Bioinformatics. 2018 Jul 1;34(13):i115-i123. doi: 10.1093/bioinformatics/bty290.

Abstract

Motivation: Current sequencing technologies are able to produce reads orders of magnitude longer than ever possible before. Such long reads have sparked a new interest in de novo genome assembly, which removes reference biases inherent to re-sequencing approaches and allows for a direct characterization of complex genomic variants. However, even with latest algorithmic advances, assembling a mammalian genome from long error-prone reads incurs a significant computational burden and does not preclude occasional misassemblies. Both problems could potentially be mitigated if assembly could commence for each chromosome separately.

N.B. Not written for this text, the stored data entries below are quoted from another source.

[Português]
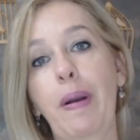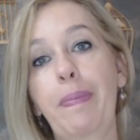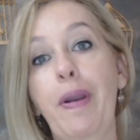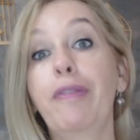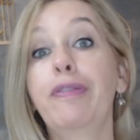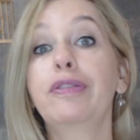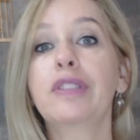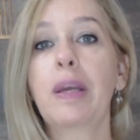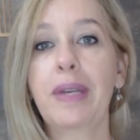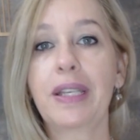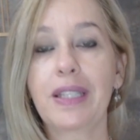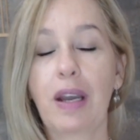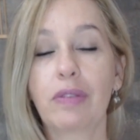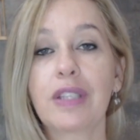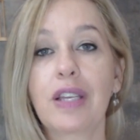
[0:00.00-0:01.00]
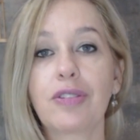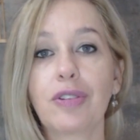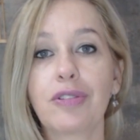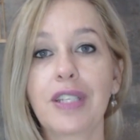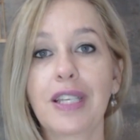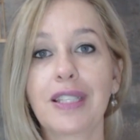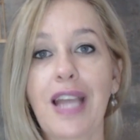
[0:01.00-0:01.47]
papel fundamental na
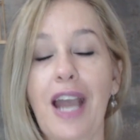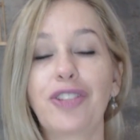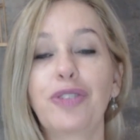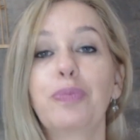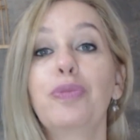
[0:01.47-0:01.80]
sociedade.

Results: To address this, we show how single-cell template strand sequencing (Strand-seq) data can be leveraged for this purpose. We introduce a novel latent variable model and a corresponding Expectation Maximization algorithm, termed SaaRclust, and demonstrates its ability to reliably cluster long reads by chromosome. For each long read, this approach produces a posterior probability distribution over all chromosomes of origin and read directionalities. In this way, it allows to assess the amount of uncertainty inherent to sparse Strand-seq data on the level of individual reads. Among the reads that our algorithm confidently assigns to a chromosome, we observed more than 99% correct assignments on a subset of Pacific Bioscience reads with 30.1× coverage. To our knowledge, SaaRclust is the first approach for the in silico separation of long reads by chromosome prior to assembly.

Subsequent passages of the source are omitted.